A Soothing Stress
I am a rookie stepping into the batter’s box for the first time. I have worked hard for my entire professional career to prove myself. I put up more than respectable statistics in the minors. The pitcher has read my scouting report, but he does not know how hard I have worked to get to this point. He does not care that I have worked to improve every aspect of my batting stance. Being a good baseball player is not just about good statistics. You have to have the work ethic too, not to mention the passion. Right? …Right?
“He’s gonna throw me a fastball,” I thought. “I know he is gonna throw me a fastball, and I’m gonna hit it out of the park. Opposite field, too.” Here is the pitch.
Swing and a miss.
The count is 0-1.
I started to panic. I told myself I wouldn’t, but I couldn’t help it. That was the first pitch I saw in the majors, and I missed. I did not put all that hard work in for that.
“Just because you didn’t hit the first pitch out of the park, doesn’t mean it’s over.” That’s what my manager in Triple-A said to me yesterday after I got called up. He knows me really well.
“He threw a curveball at you, that’s all,” I thought to myself. I don’t have any kind of control over the type of pitch he throws. I can’t make him throw a fastball just because I want it to be one. I know I can hit the off-speed stuff. The pitcher went back into his windup.
Did I hit the second pitch? Did I look in the indifferent, almost cruel pitcher’s eyes? Maybe even wink at him? Did I keep my hands in, my head down? Maybe. But I wasn’t thinking about my mechanics when I swung. That was my mistake the first time. I just have to feel it. If the ball comes to my bat, my bat hits the ball. Mechanics, statistics, they’re all irrelevant at this point. It has to be the right pitch. “Wait for your pitch,” they say. Was this my pitch? You will find out in about eight days when I hear back from UNC Chapel Hill.
I like baseball for a lot of reasons, but perhaps what I like most is that it takes your mind off things. Baseball is perfect because you can truly care about it even though it does not directly affect you. It indirectly affects you. Yes, baseball certainly affects my mood, and sometimes when I talk about the Red Sox, I use the pronoun “we.” But in reality, whether the Red Sox win or lose does not affect weather I win or lose.

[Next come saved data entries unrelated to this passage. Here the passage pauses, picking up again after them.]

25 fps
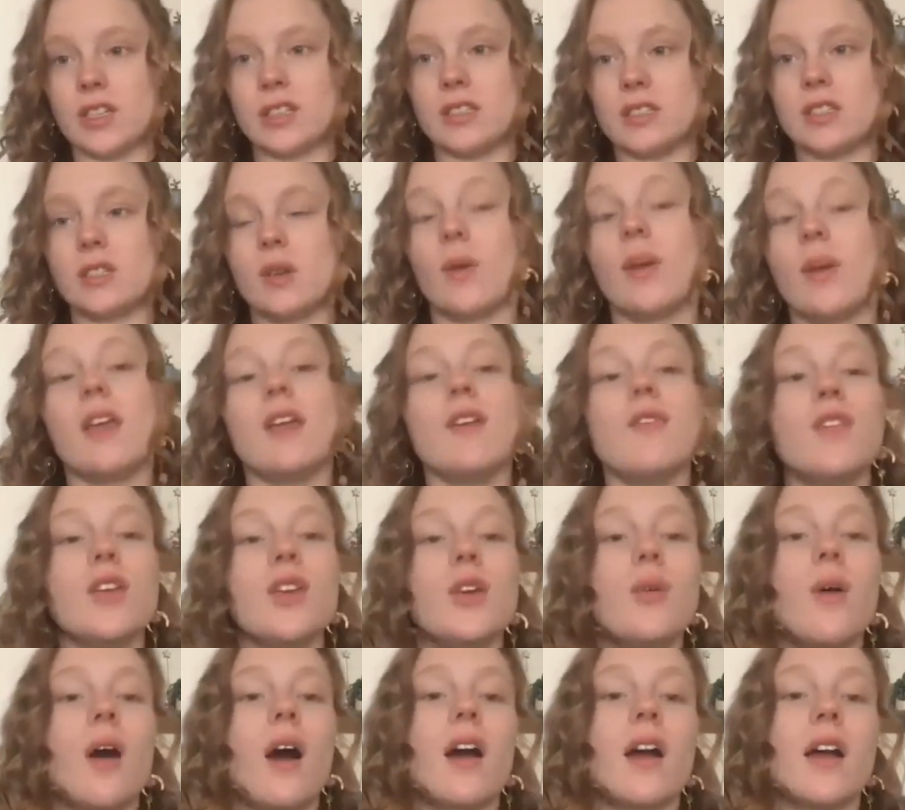And so, if
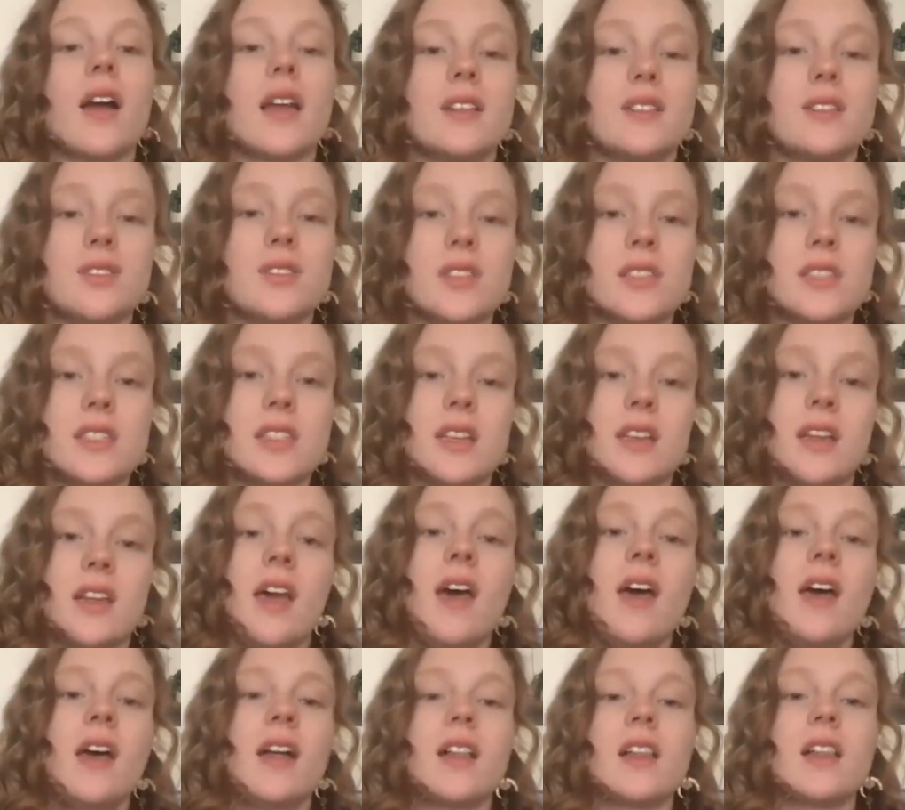you are interested,
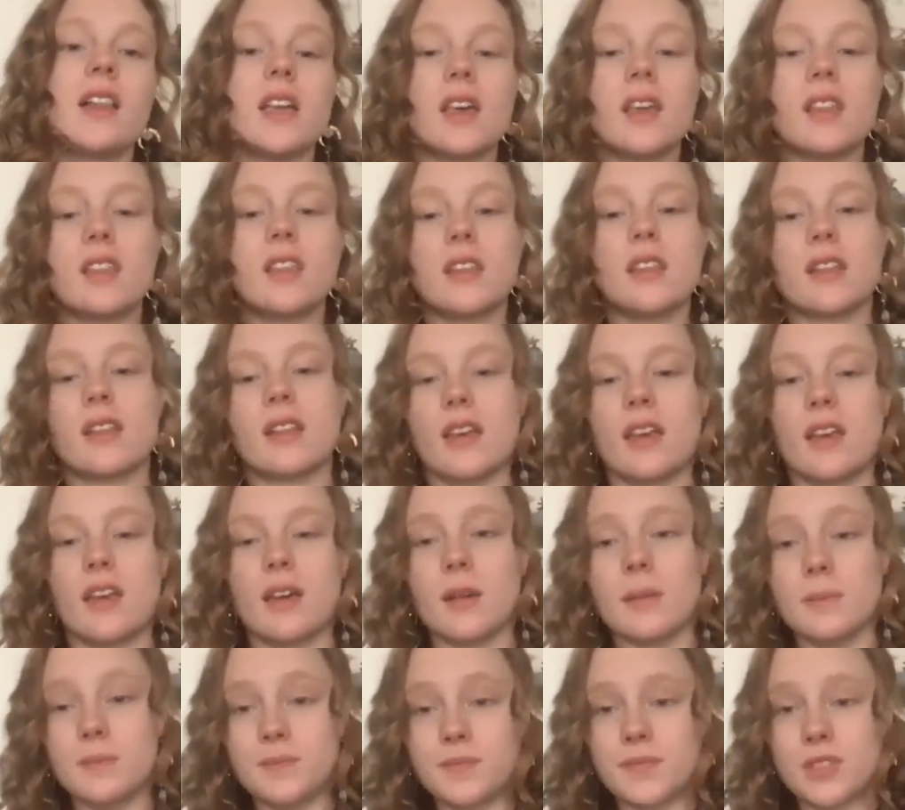click the link
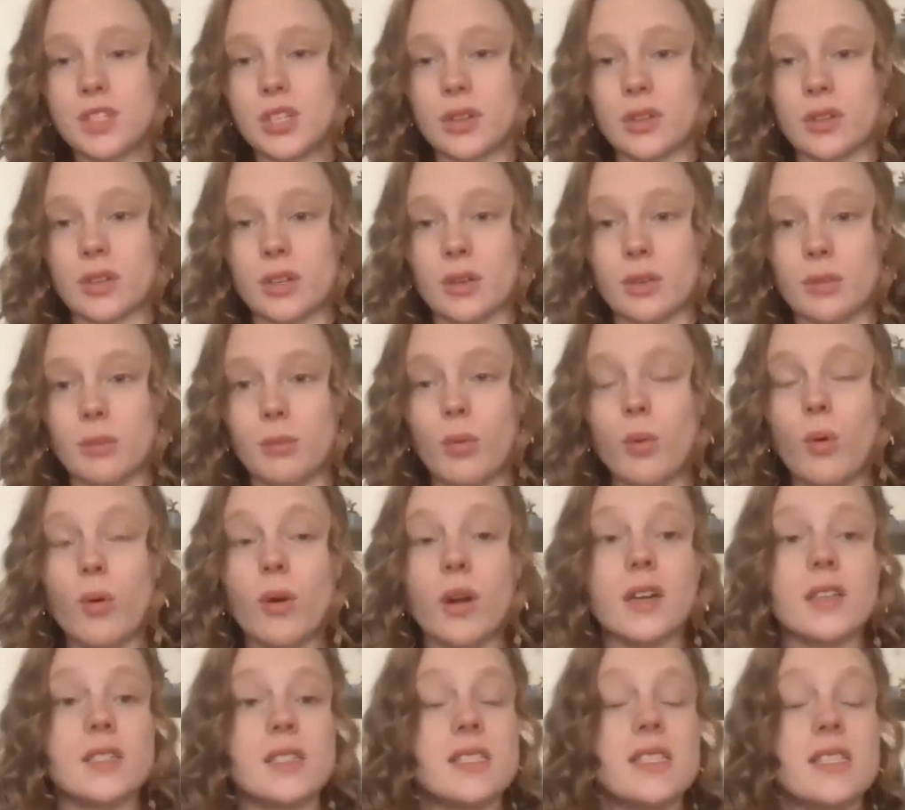to learn
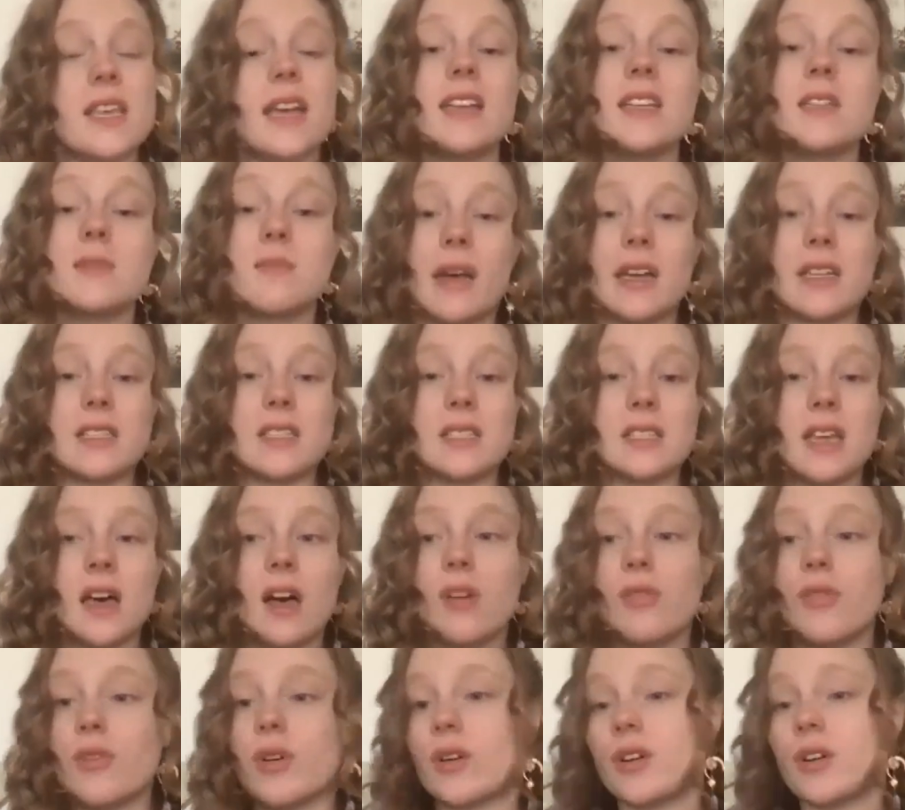more, send
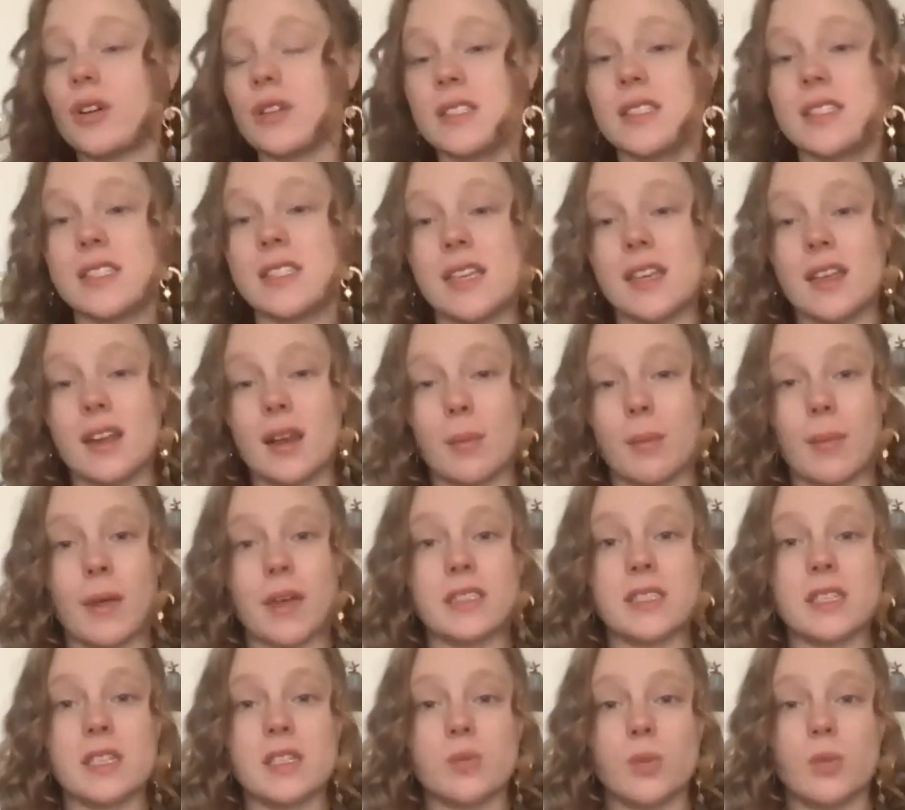myself or Christine a
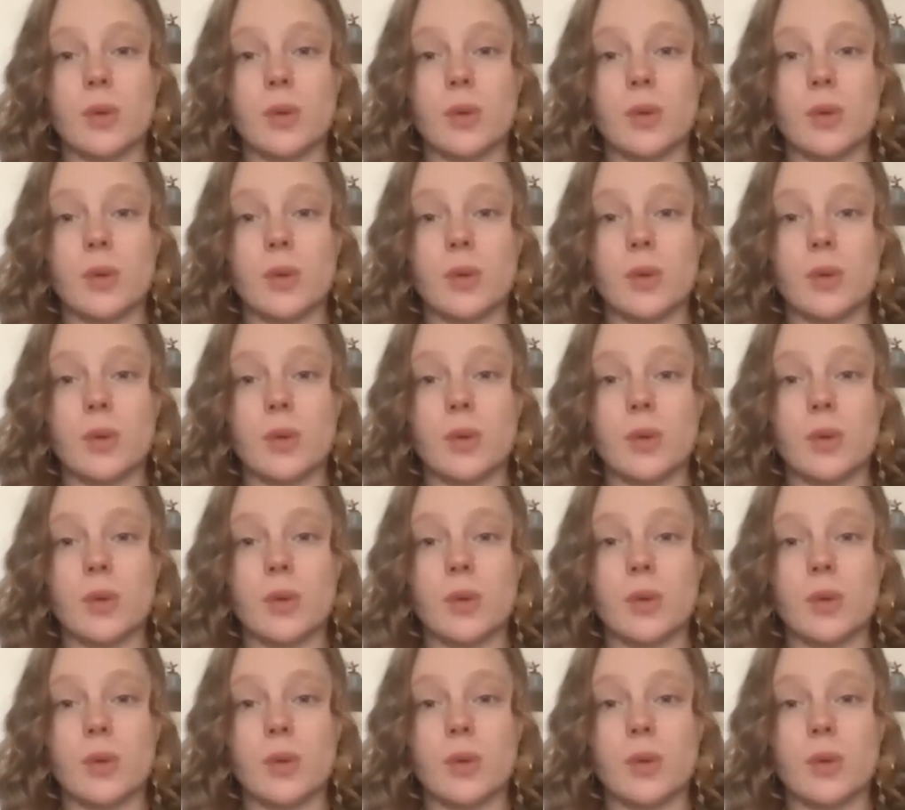message.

For a lot of people baseball is a security blanket because it will be there for 162 days from spring to fall. It’s something you can count on, and that’s comforting when we live in a world where the only thing that is certain is that things are uncertain. Baseball calms me down, but not really. It’s a soothing stress. I stress out about the game instead of stressing out about five page papers. When I watch baseball, I flee my harsh reality, and I’m transported to this almost pseudo-reality.
Watching baseball is like reading fiction. You follow nine protagonists. A player’s career is his character development. We all fall in love with the players, the team, and above all the game itself. Their adventures become yours and it becomes life and death. There are heroes, there are villains, and there are obstacles. Like us, they are human, and we are able to relate to them on some level. We follow them until the end of their careers, and we are ecstatic when there is an epilogue. When you read, you are transported to this fantastical land that you only wish was real. When you watch a baseball game, you are transported to the pseudo-reality. When I watch a baseball game, the field is my Middle Earth.
There is no baseball when I hear back from the majority of my schools. It has been there during AP weeks, final exams, paper deadlines, and collapsed-Physics-bridges. Perhaps most importantly, it served as an inspiration for many of my college essays. It kept me sane on the verge of insanity. But it has abandoned me when I need it most.
I had to face rejection on my own. Baseball was not there to distract me. I cannot escape the panic attacks, lack of appetite, and restless nights. I have not been able to flee to my pseudo-reality. I have not been able to follow my protagonists’ problems instead of my own.
Angelo Bartlett Giamatti once said, “It is designed to break your heart. The game begins in the spring when everything else begins again, and it blossoms in the summer, filling the afternoons and evenings, and then as soon as the chill rains come, it stops and leaves you to face the fall alone.”
It is cruel that there is no baseball this time of year. I have faced the cruelties of the fall alone, and I look forward to the spring. Baseball will restore my sanity–and all of yours–when it begins again. Hope will be renewed, and perhaps mine will be too. And until then, I’m just waiting for my pitch.